INSTRUCTIONS TO FOLLOW: If a record below holds a picture, leave the picture out and copy the rest exactly.

RECORDS TO USE:

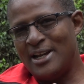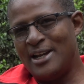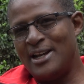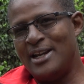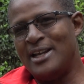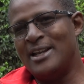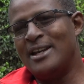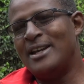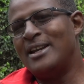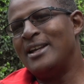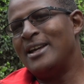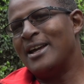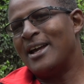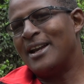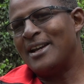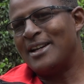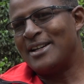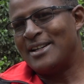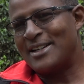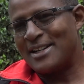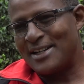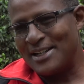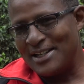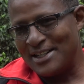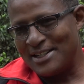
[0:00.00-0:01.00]

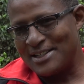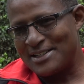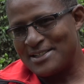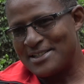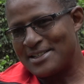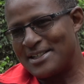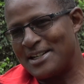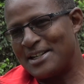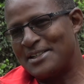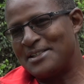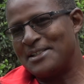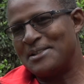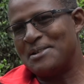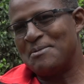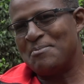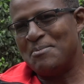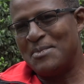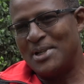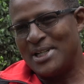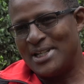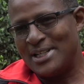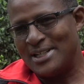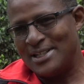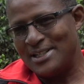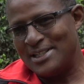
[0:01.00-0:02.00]
Indian drink started
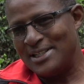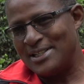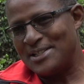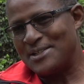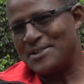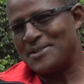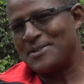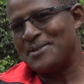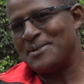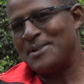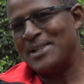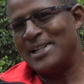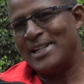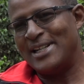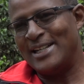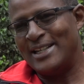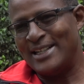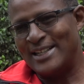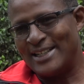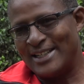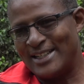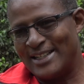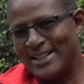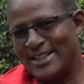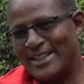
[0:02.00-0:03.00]
making its way
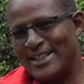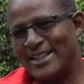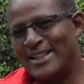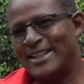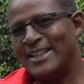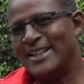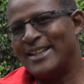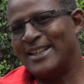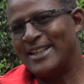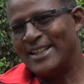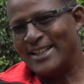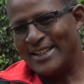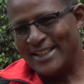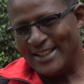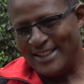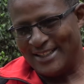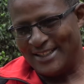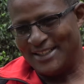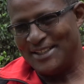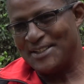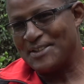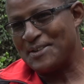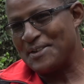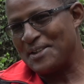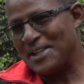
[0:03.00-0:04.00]

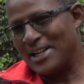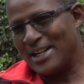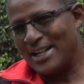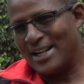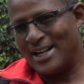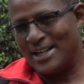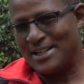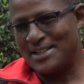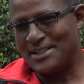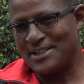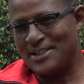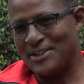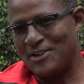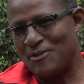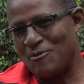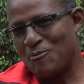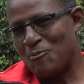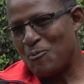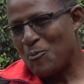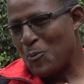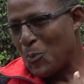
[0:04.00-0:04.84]
into the country.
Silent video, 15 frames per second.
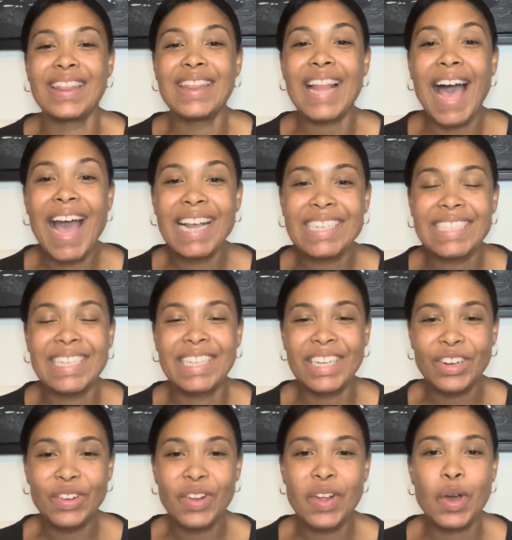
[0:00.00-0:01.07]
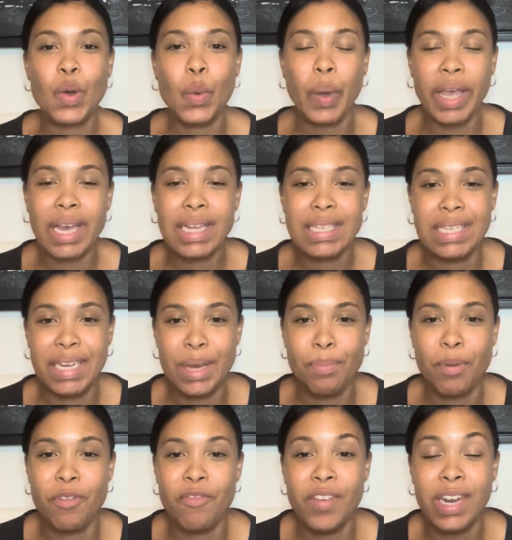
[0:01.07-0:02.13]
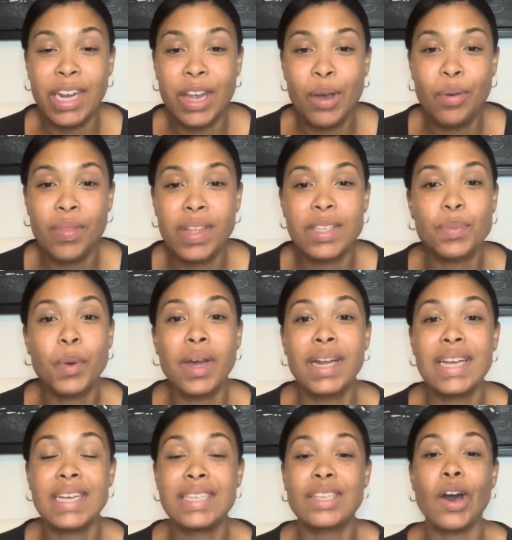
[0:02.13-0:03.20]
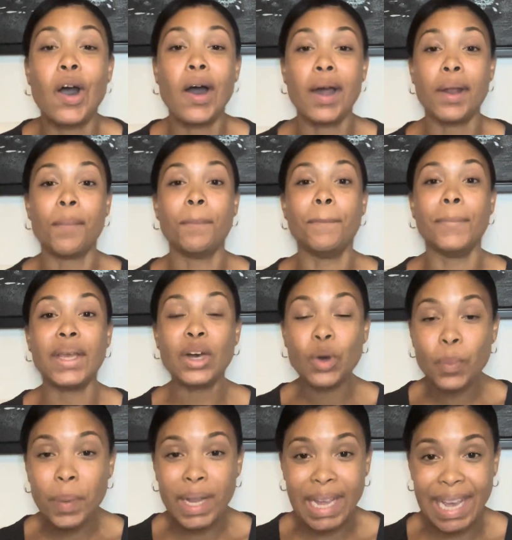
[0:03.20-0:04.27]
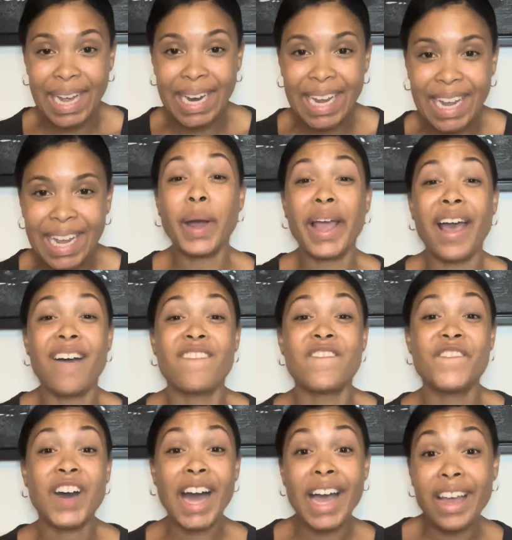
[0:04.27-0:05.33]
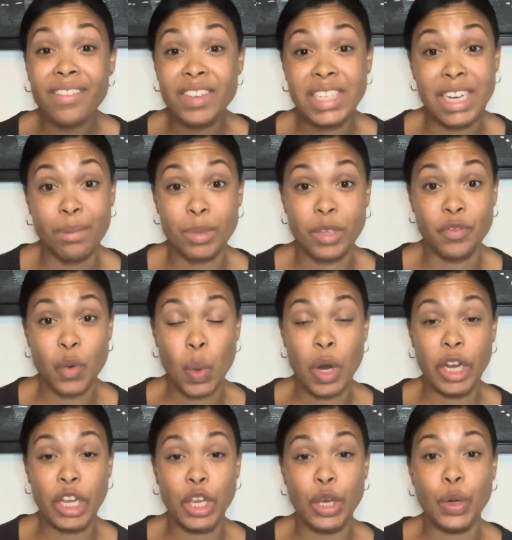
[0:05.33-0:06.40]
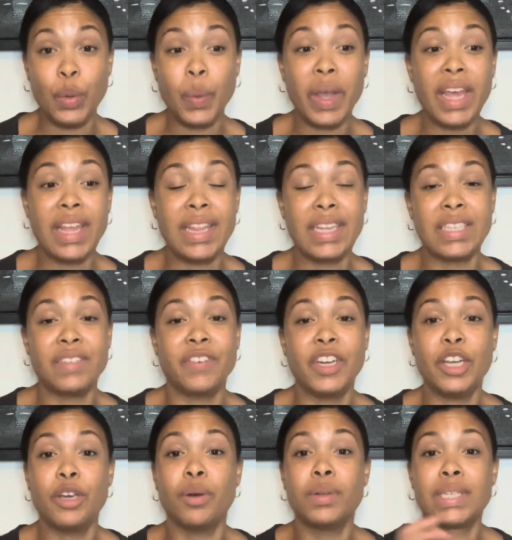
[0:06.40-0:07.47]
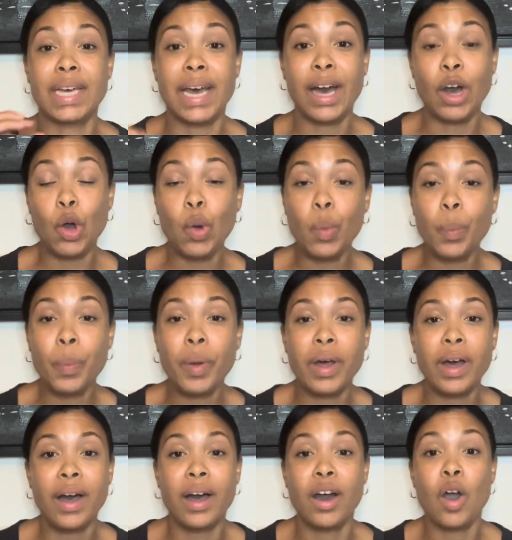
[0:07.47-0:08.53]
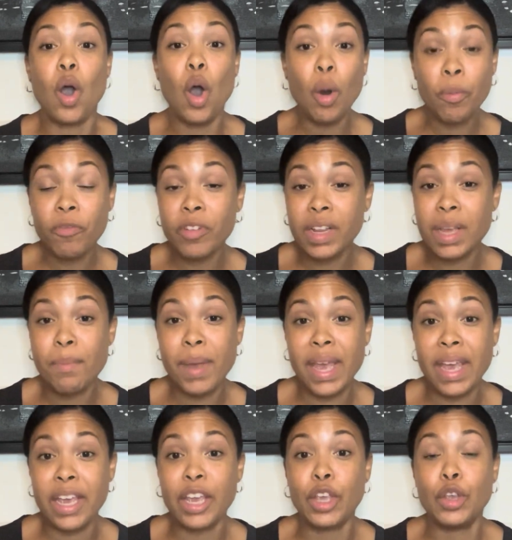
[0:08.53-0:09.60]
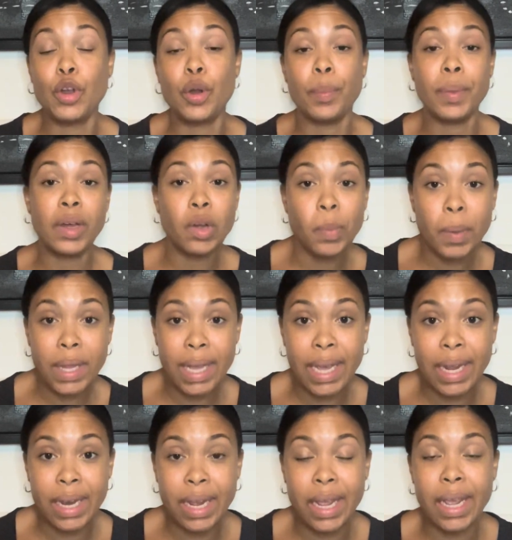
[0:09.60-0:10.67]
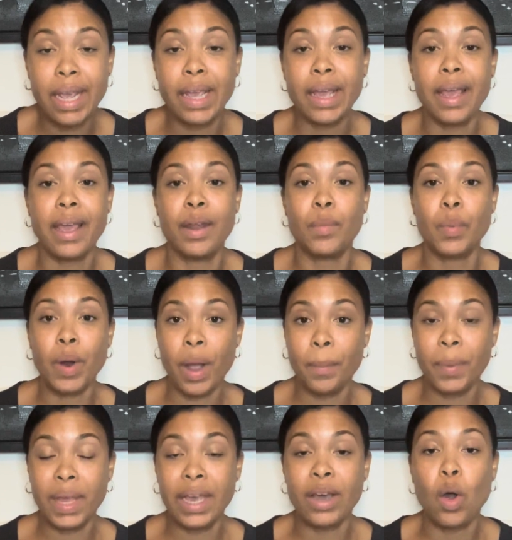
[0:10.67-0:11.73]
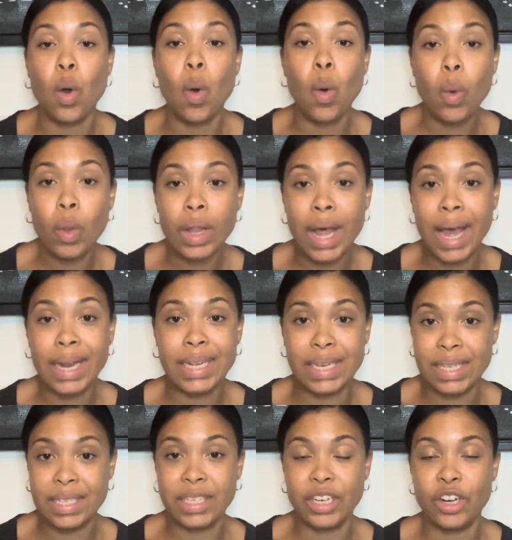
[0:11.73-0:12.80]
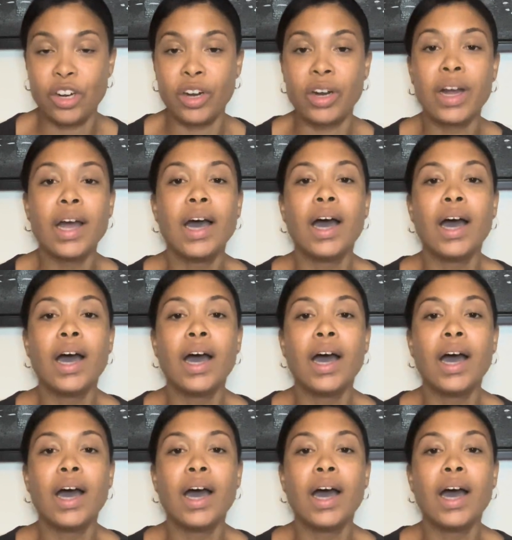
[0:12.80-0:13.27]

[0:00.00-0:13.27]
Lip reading: last little quick tip video. This one is on meal planning. I have 5 tips for you in this video to help hopefully make your meal planning and prepping a whole lot easier.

SOLUTION BELOW:
[0:00.00-0:01.00]

[0:01.00-0:02.00]
Indian drink started
[0:02.00-0:03.00]
making its way
[0:03.00-0:04.00]

[0:04.00-0:04.84]
into the country.
Silent video, 15 frames per second.
[0:00.00-0:01.07]
[0:01.07-0:02.13]
[0:02.13-0:03.20]
[0:03.20-0:04.27]
[0:04.27-0:05.33]
[0:05.33-0:06.40]
[0:06.40-0:07.47]
[0:07.47-0:08.53]
[0:08.53-0:09.60]
[0:09.60-0:10.67]
[0:10.67-0:11.73]
[0:11.73-0:12.80]
[0:12.80-0:13.27]

[0:00.00-0:13.27]
Lip reading: last little quick tip video. This one is on meal planning. I have 5 tips for you in this video to help hopefully make your meal planning and prepping a whole lot easier.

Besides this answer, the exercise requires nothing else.